An Acoustic Doppler Current Profiler (ADCP) measures ocean currents using the principle of “Doppler shift.” If you have heard a train whistle in the distance, you are familiar with Doppler effect. As the train gets closer, the whistle pitch gets higher. As the train moves away, the whistle pitch gets lower. The change in pitch is proportional to the speed of the train.
An ADCP follows the premise of the Doppler effect. It emits a series of high-frequency pulses of sound that bounce off of moving particles in the water. If the particle is moving away from the instrument, the return signal is at a lower frequency. If the particle is moving toward the instrument, the return signal is at a higher frequency. Because the particles move at the same speed as the water that carries them, the speed of the water’s current can be determined.

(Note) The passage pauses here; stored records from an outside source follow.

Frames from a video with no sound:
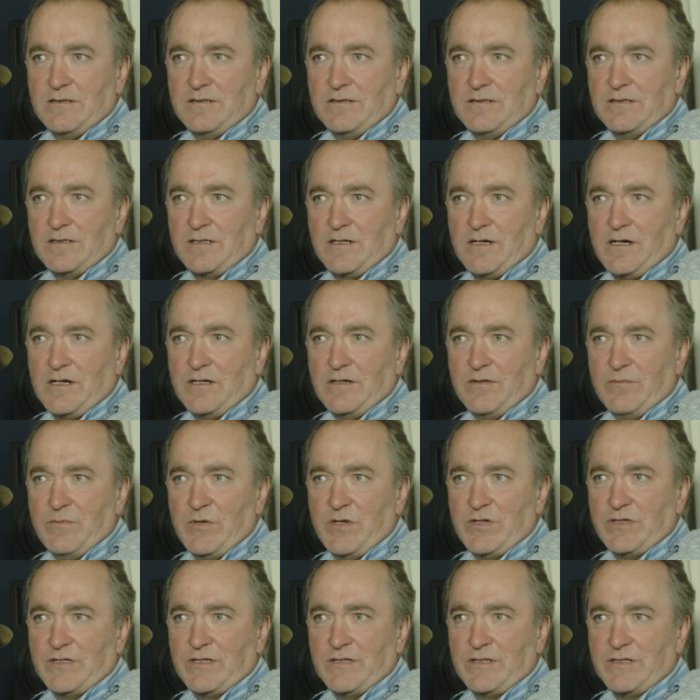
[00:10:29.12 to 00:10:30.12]
the kind of
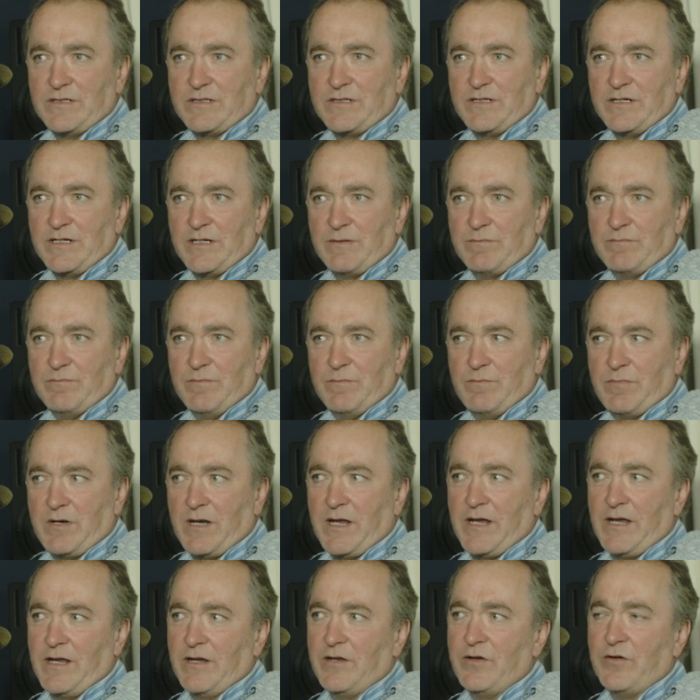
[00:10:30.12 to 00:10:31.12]
music that's going to
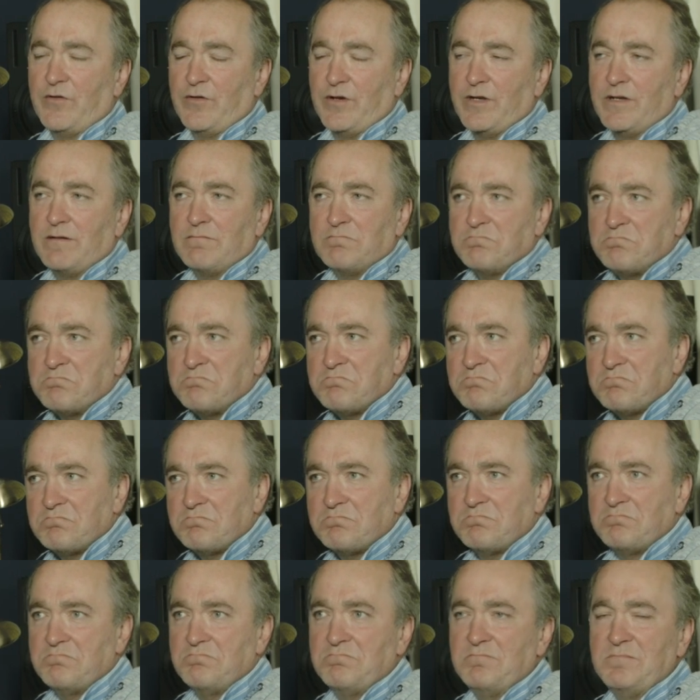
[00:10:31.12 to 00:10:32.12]
play under it,
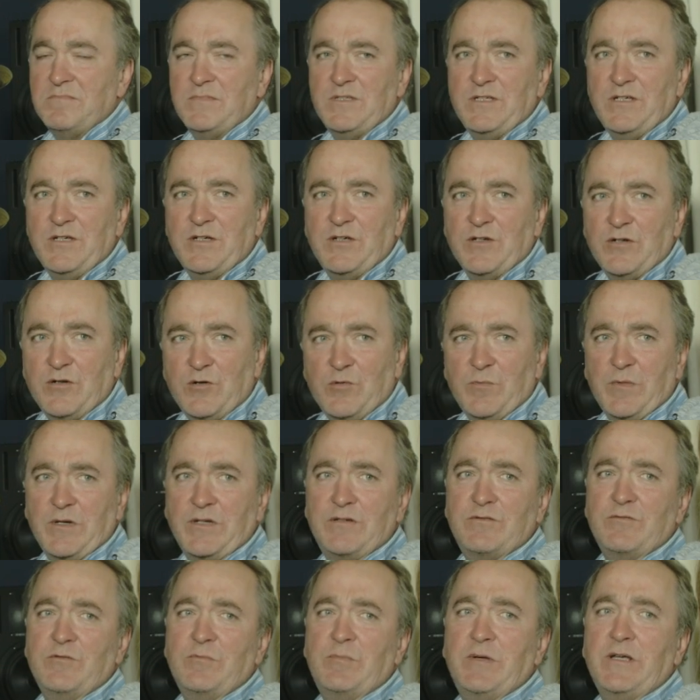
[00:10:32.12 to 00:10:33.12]
you can
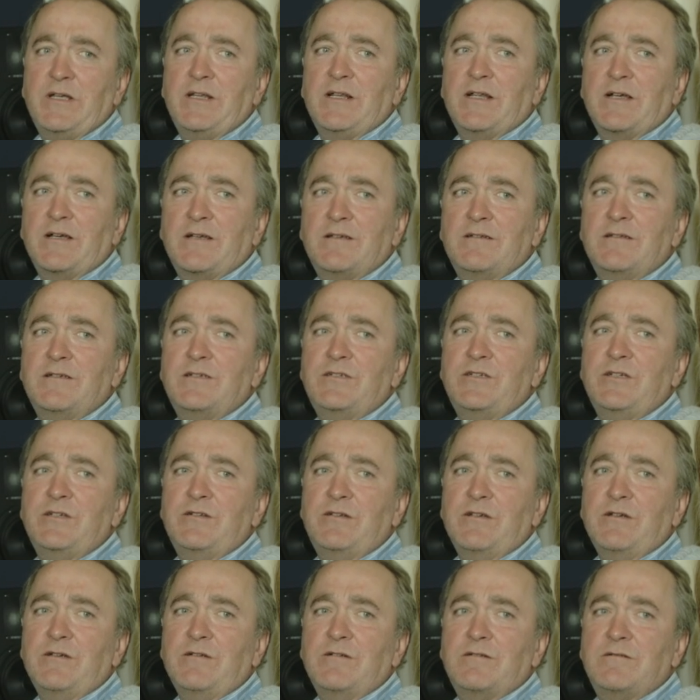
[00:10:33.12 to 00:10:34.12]
almost repeat that as you
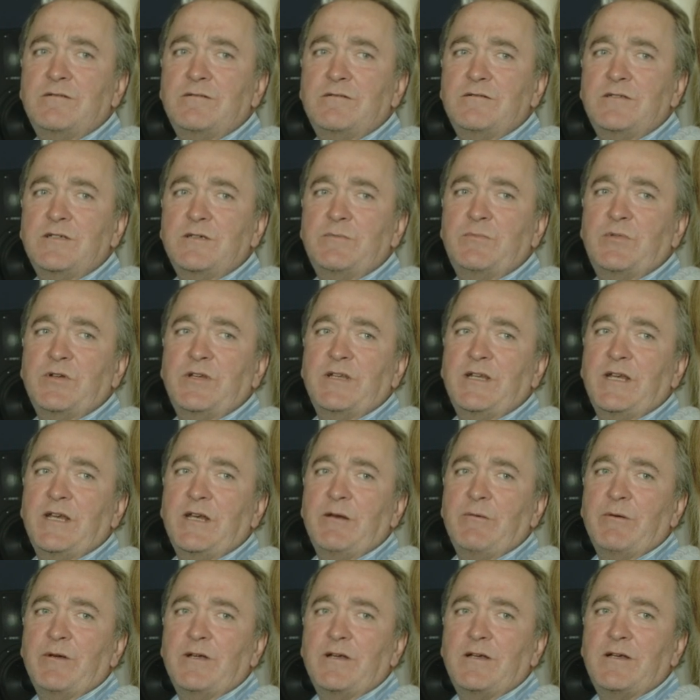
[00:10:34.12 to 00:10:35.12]
do. Yeah. Just put it
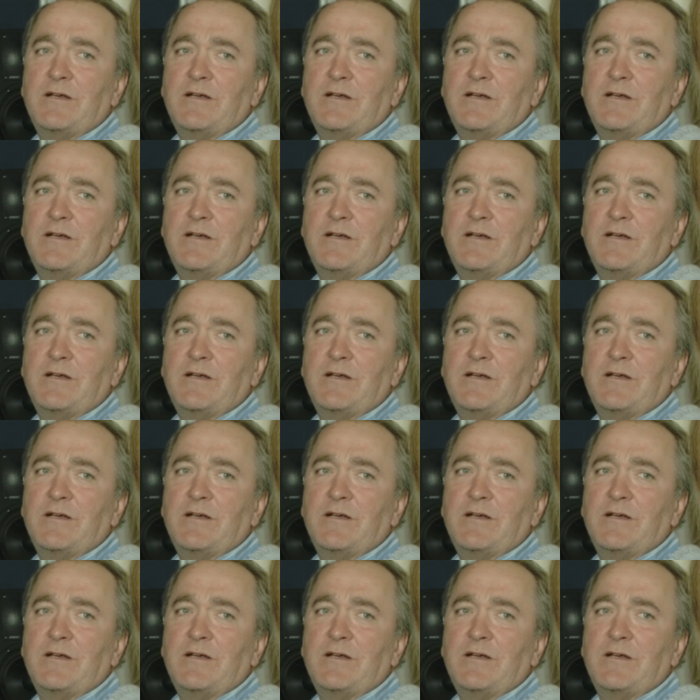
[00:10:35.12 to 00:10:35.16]
anyway.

An ADCP is usually equipped with four acoustic transducers that emit and receive signals from four different directions. This allows the instrument to measure currents at different depths simultaneously. On large research vessels, the ADCP is often permanently mounted on the ship’s outer hull and operates continuously. (Source: NOAA Ocean Explorer Web Site)
NOAA’s Center for Operational Oceanographic Products and Services (CO-OPS) uses Doppler profilers to collect ocean current information in various ports and harbors throughout United States territorial waters. Instruments, such as ADCPs, are anchored on the ocean floor for more than 30 days so that the tidal currents can be measured accurately. These measurements are used to update predictions in Tidal Current Tables that mariners are required to carry on board their vessels.